FOSS Tools for Lazy Editors

rOpenSci

13 hours ago

[This article was first published on rOpenSci - open tools for open science, and kindly contributed to R-bloggers]. (You can report issue about the content on this page here)

Want to share your content on R-bloggers? click here if you have a blog, or here if you don't.

< !--- cSpell: ignore xkcd wordlists roweb chrischinchilla jolars --->

I recently had the opportunity to learn what the term “Nerd Sniping” meant. Maëlle pointed out a conversation on the rOpenSci Slack about something called Vale, meant for text linting. I’d seen the comment, but honestly hadn’t really understood what it was all about until Maëlle asked if I thought it’d be useful for editing the blog…

…time passes…

About three days later, I’ve hardly finished any of the blog post reviews I was planning to do. I’ve been sucked down a rabbit hole of Vale setup, custom rules, and overrides.
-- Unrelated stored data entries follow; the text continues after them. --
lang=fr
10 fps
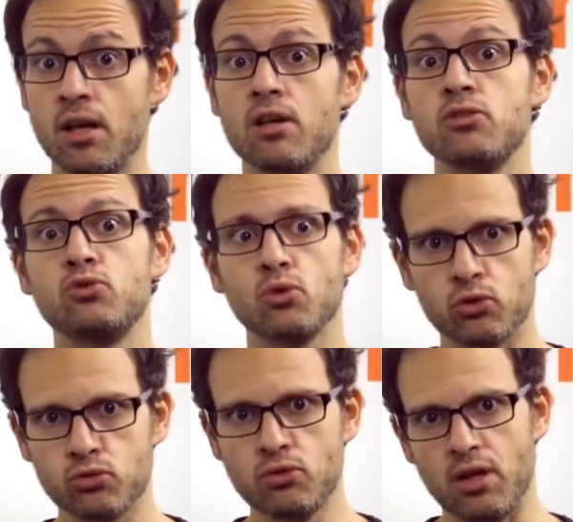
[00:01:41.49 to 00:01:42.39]

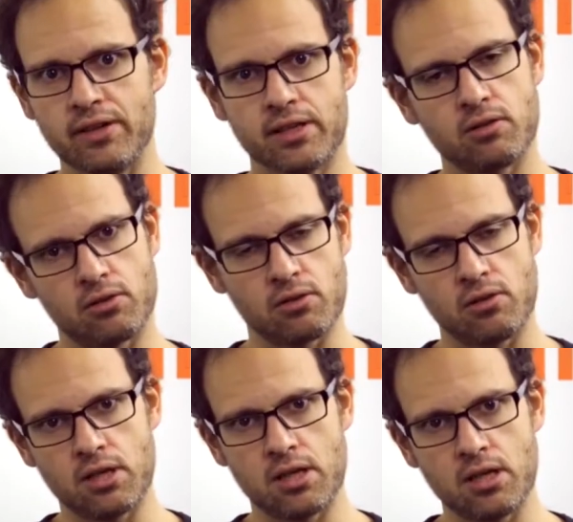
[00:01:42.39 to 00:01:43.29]
surtout avec euh,
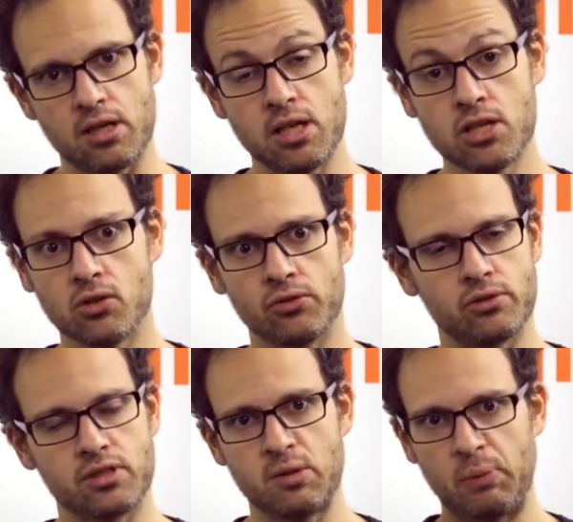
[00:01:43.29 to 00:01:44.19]
les, légendes
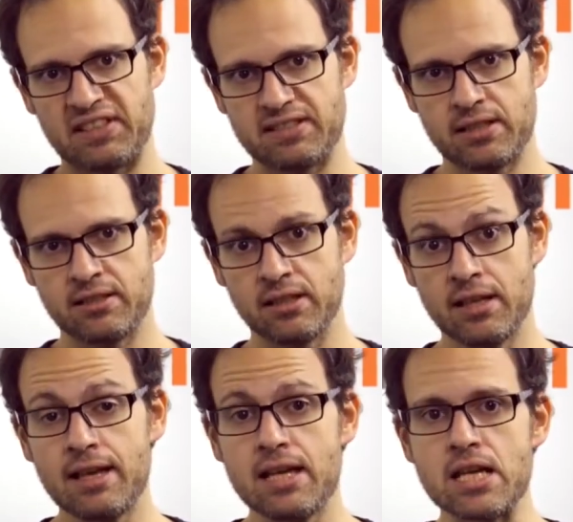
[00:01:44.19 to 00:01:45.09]
qu'il précède
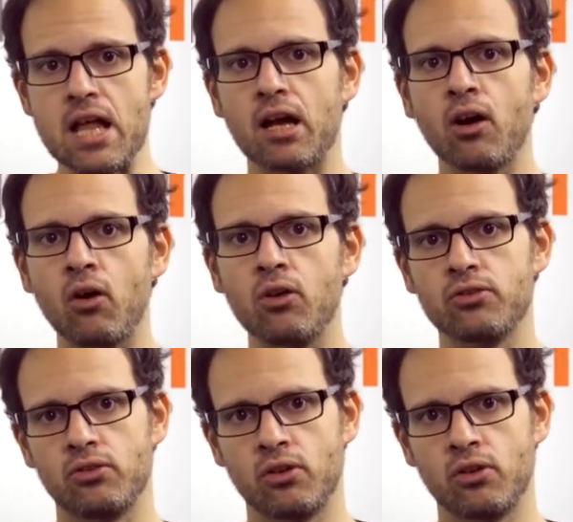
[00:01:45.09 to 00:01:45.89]
Et la grande,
It turns out that “Nerd Sniping” refers to the practice of throwing problems at nerds that distract them from what they were doing.

That being said, it was a glorious hole to fall down! It was just too bad that Maëlle sniped me two more times by asking me about my spell check setup in Positron and then by asking if Panache would help with translations.

I was pretty slow at my editorial duties that week! But I did come out of the dive with a great editorial setup which will definitely save me time in future.

I’ve edited a lot of posts on the rOpenSci blog. I take pride in helping writers get their ideas across with clarity, while not losing their own style. I’m an opinionated editor, so I also try hard to ensure that writers understand when my suggestions are just my opinion, and when I think there are mistakes in style or content that really do need to be fixed. I am also fussy about the details, about being consistent with capitalizations, about keeping ideas logically ordered, and about making sure that readers without the same background might still understand the gist of the post¹.

As such, my post reviews can get a bit lengthy and it’s not unreasonable for me to have 20-30 comments on a standard post. That’s not too problematic, but if I had to complain it might be about the technical edits, like fixing the capitalization of ‘rOpenSci’², ensuring headings are in sentence case, and that links to ropensci.org pages are relative. These aren’t complicated fixes, but if you have to remember to keep an eye out for them, and then create a GitHub PR review suggestion for each fix, it can become a tad tedious.

Maëlle’s timely sniping helped me finalize my collection of tools to help streamline editorial tasks.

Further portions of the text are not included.